NCTA's Powell: Escalating Sports Costs Could Invite Government Scrutiny

President Says Operators, Programmers Need to be Careful Not to Blow up Model

National Cable & Telecommunications Association president Michael Powell warns operators, programmers and sports leagues that they need to be careful that escalating sports rights costs don't blow up their business model and prompt government intervention.

In an interview for C-SPAN's Communicators series, Powell was asked by Lynn Stanton of Telecommunications Reports what would happen when sports programming costs exceed the ability of consumers to subsidize them.

Powell called it the "billion dollar question."

He said operators are facing the choice of either absorbing the cost, which he said they have been doing to some degree, or passing it on to consumers still trying to recover from a painful recession--he did not add that they could be facing yet another recession if the fiscal cliff is not avoided.

"Is there a point at which they say we can't handle it anymore? Is there no longer an ability to absorb these costs and the whole model has the problem?
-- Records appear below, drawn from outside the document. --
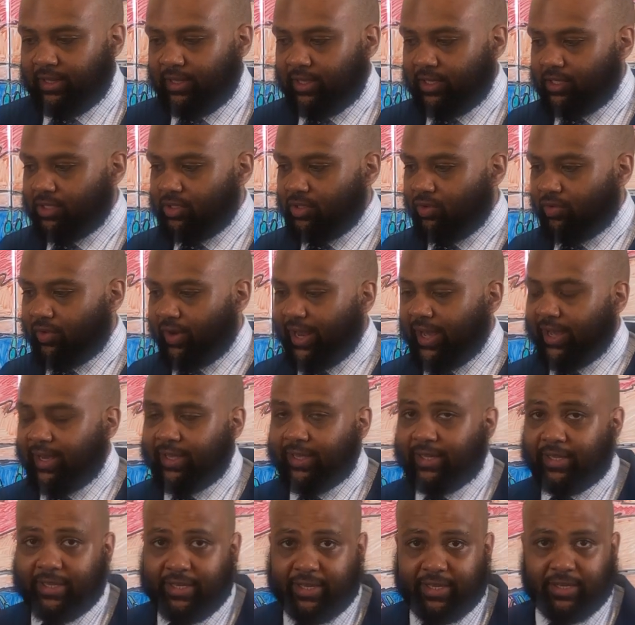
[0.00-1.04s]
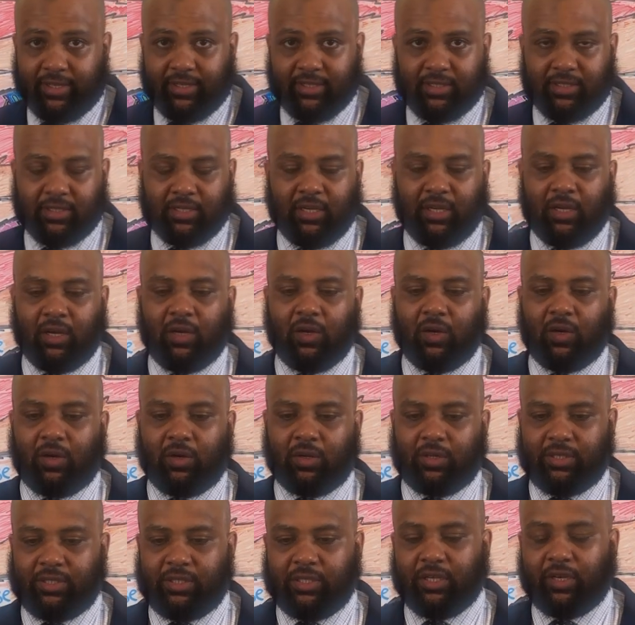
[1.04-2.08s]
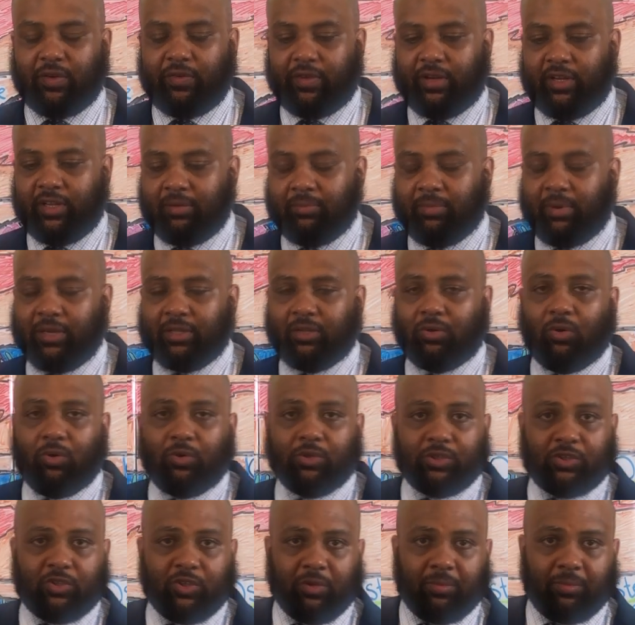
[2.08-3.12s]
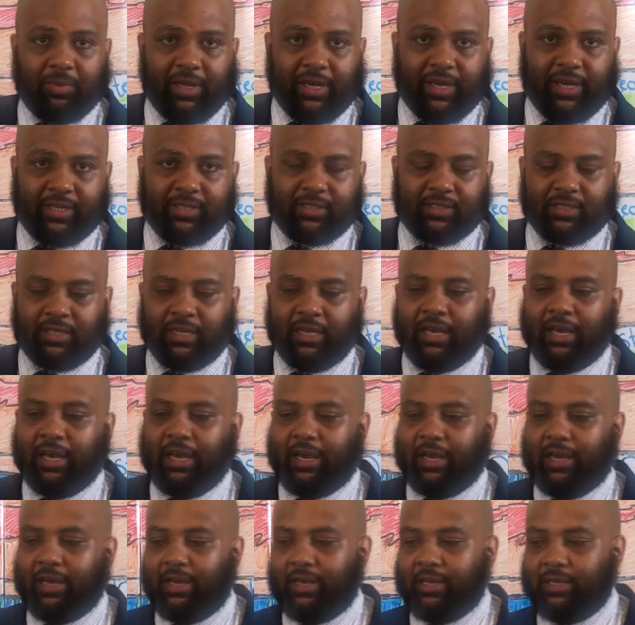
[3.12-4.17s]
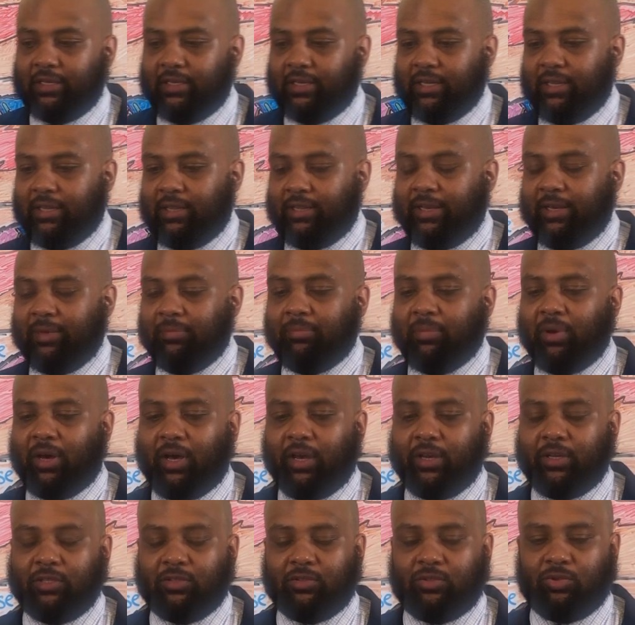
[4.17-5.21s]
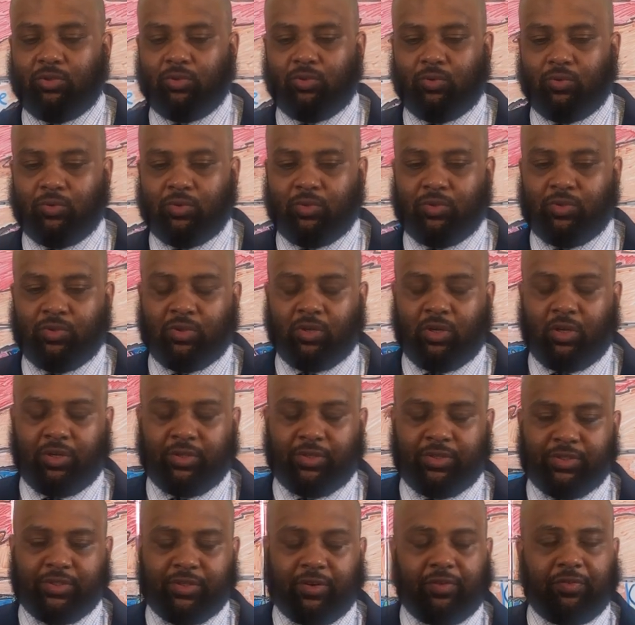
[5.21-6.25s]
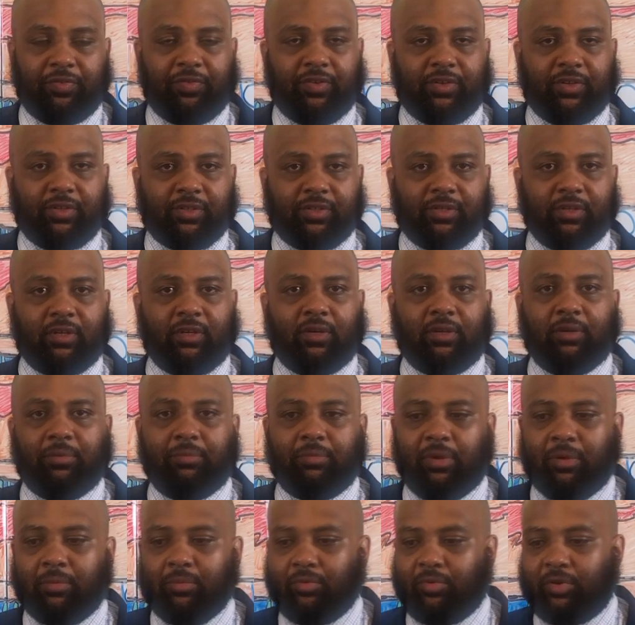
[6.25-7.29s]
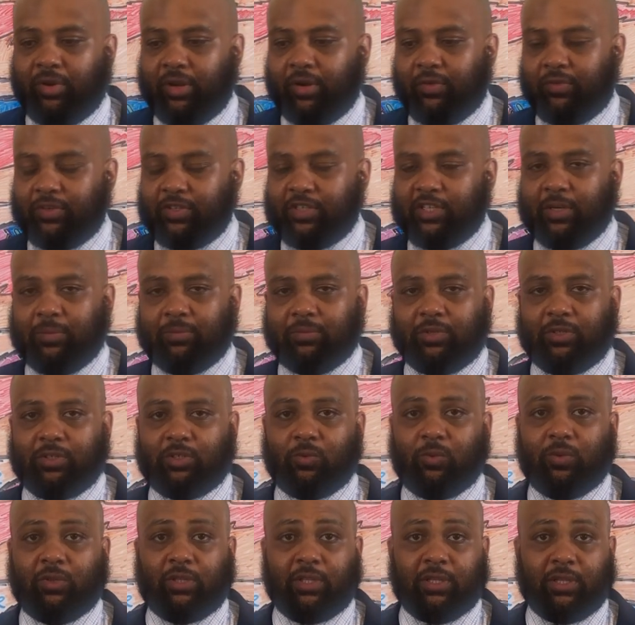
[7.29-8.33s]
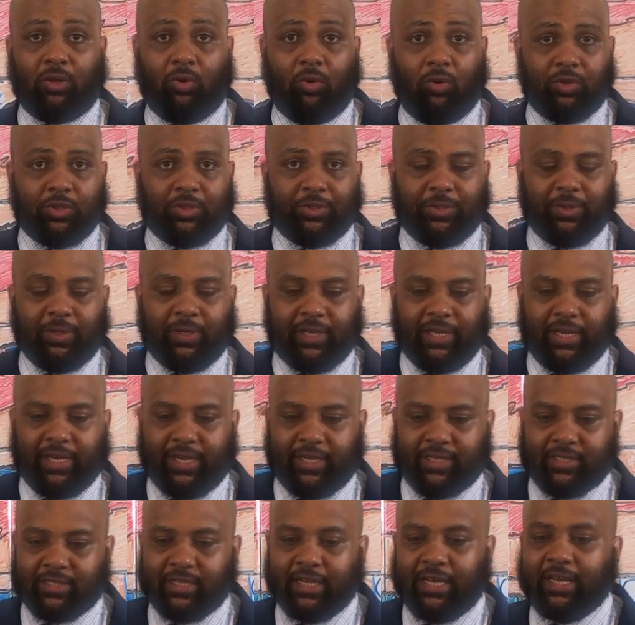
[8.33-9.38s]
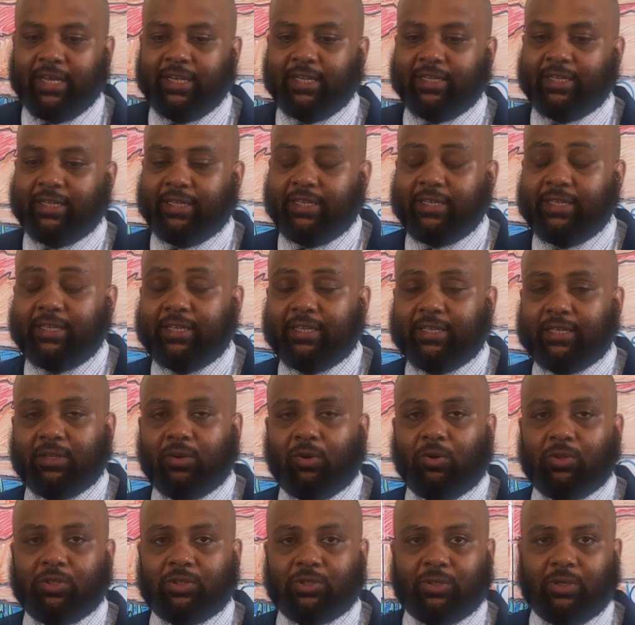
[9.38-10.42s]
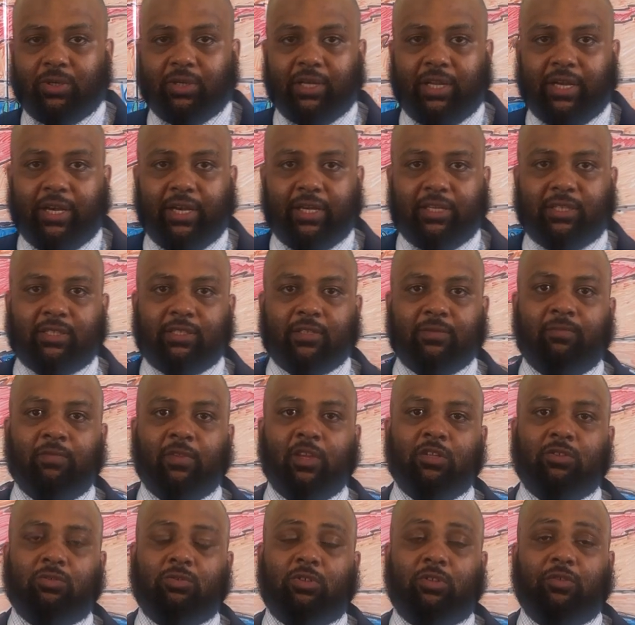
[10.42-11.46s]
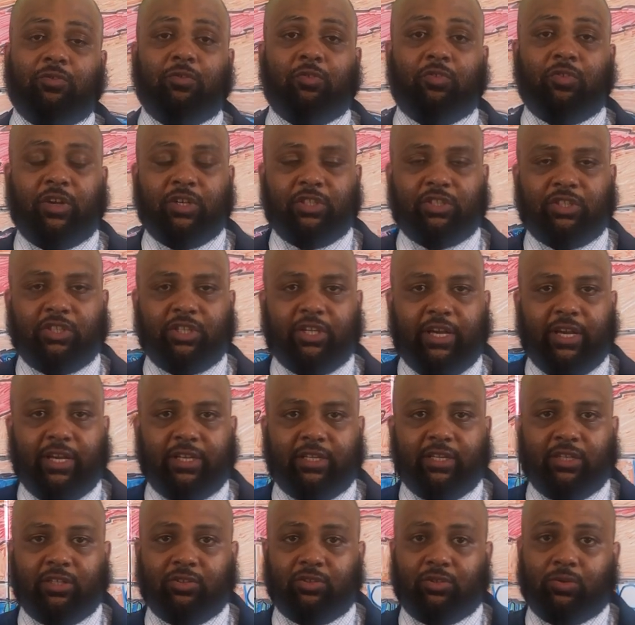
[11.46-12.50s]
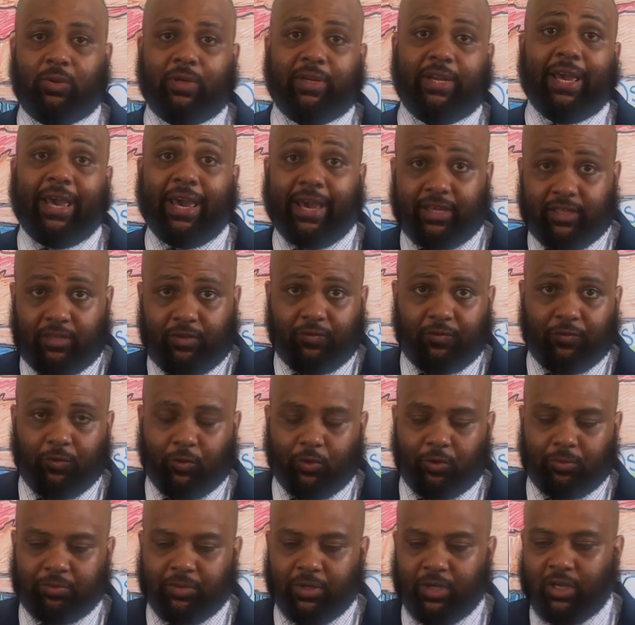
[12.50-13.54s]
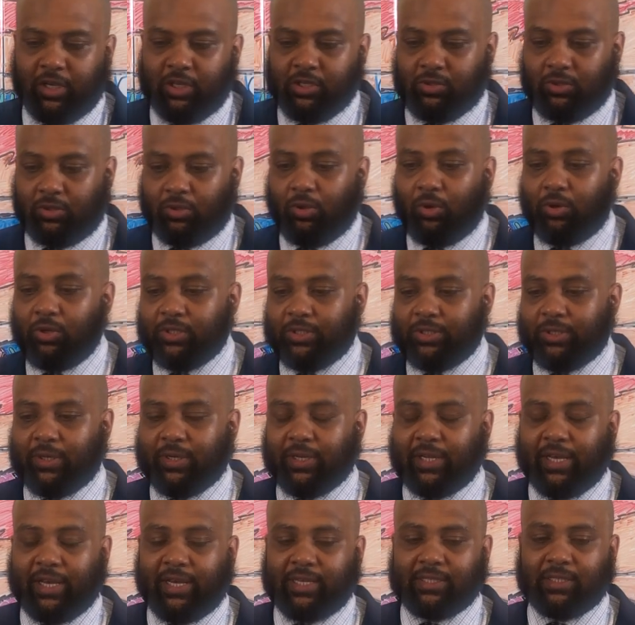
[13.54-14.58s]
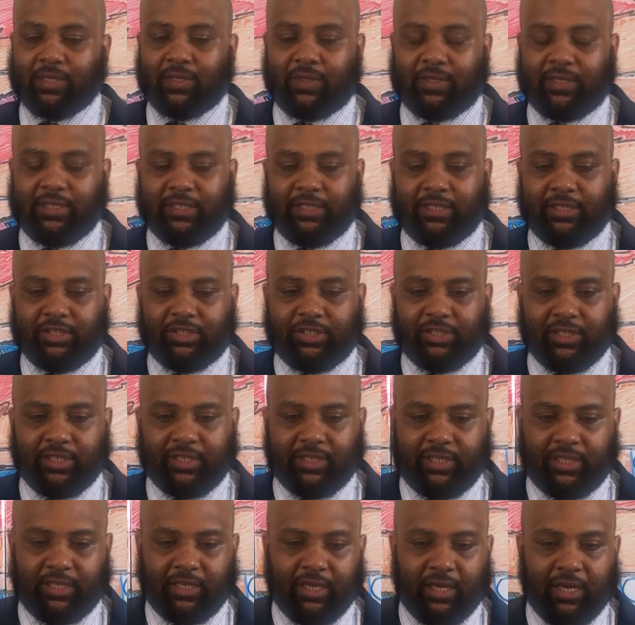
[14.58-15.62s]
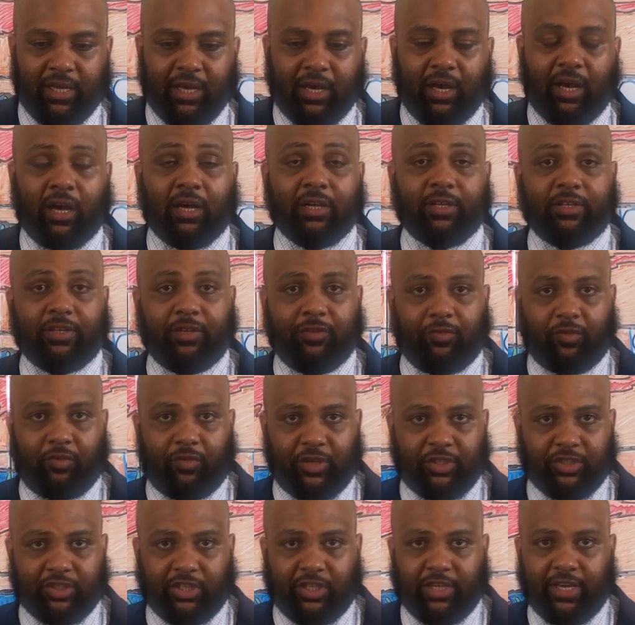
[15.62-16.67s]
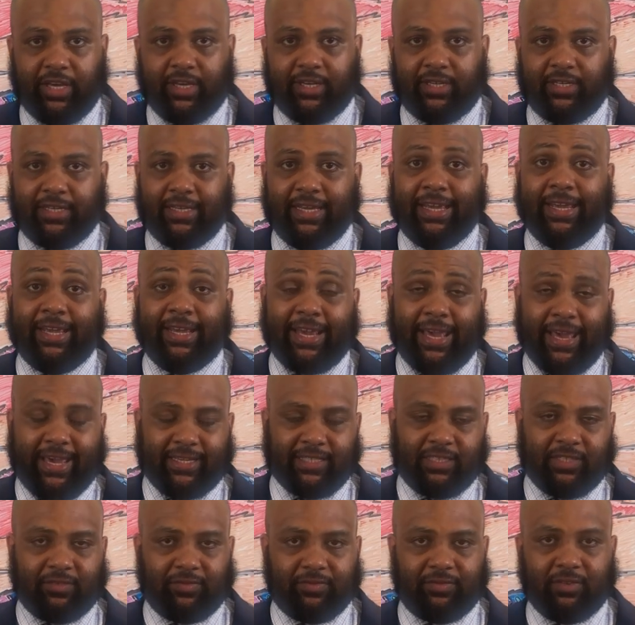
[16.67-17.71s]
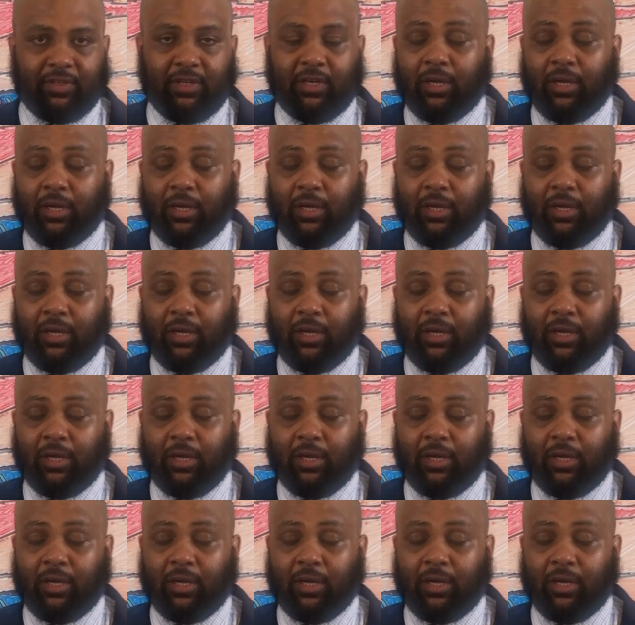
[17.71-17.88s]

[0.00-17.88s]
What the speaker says: these rank ligands, are secreted by the osteoblast, and they bind to surface membrane receptors within the osteoclast, leading the osteoclast to differentiate into an active form. So the osteoclasts are initially undifferentiated, inactive.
I can't control that the NFL has the power to demand a 73% increase for Monday Night Football, which I find astonishingly insane." He also said he couldn't believe that A-Rod made $250 million to play baseball, but that he also had relatives who would pay half their mortgage to see the Yankees in the World Series. "It is just a reality..."

But not an immutable one, he suggested. "We all ought to wake up and be careful, programmers and operators [NCTA members include both], about how we manage our relationship with each other and out of a fiduciary responsibility to the consumer so we don't blow this into smithereens at some point and invite the governemnt to come do it for [us], in which case nobody would be a winner."

Asked how social media would impact the future of TV, he said he thought it was an extension of the conversations that have always surrounded the medium, and that it will be a compliment that is already helping fuel a golden age of TV and would provide opportunities to do TV even better.

But Powell suggested there were limits to designing one's own TV experience through social media and online input from friends--or programmers--about what they should be watching. " I think we shouldn't assume lightly that all of that will be enjoyable to consumers," he cautioned.

Powell said there was sometimes a consumer backlash against being "too intimately tracked," and "too stalked."

He cited the 2012 presidential election, saying he felt creepy about candidates with big databases "hunting his every move," adding: "At some point I believe it crosses a dark chasm in which you feel a discomfort in the degree to which you are being watched and tracked."

His reference to stalking, he said, was essentially talking about advertising. "Whatever the purposes, whether political or selling a product, the ability to track and create a composite of me and my preferences and my travels through digital media, certainly has created a form of advertising that has a high degree of metrics and specificity in a way that television advertising never did," he said.

Powell said there would be no technical concerns about TV advertising following the same trend of tracking consumers. He pointed out that xBox was working on an application that can differentiate people by their skeletal frame. He said that would allow for differentiating between whether he or his son was watching, and could be used to target adds. "But where is the comfort level in that relationship?," he asked.

Powell suggested their remained a philosophical difference between delivering Web and cable content. Facebook and Google come from very different foundational places, he said. "We have a very secure, trusted, expensive relationship with the consumer. We take your money, we send somebody into your home. [we] have to protect that trust relationship to a greater degree than some of the tech companies have to. When you have a subscription model you have a trusted relationship. The Internet has blown past that model.

He said Facebook founder Mark Zuckerberg has made no secret about feeling that information was meant to be free and available to all people at all times.

He pointed to that as one of the reasons they are in a "never ending iterative battle with governmental forces about where the line is because I think they are very comfortable that there is a very thin line. I understand the argument, but I am not sure it is going to comport with most people's view."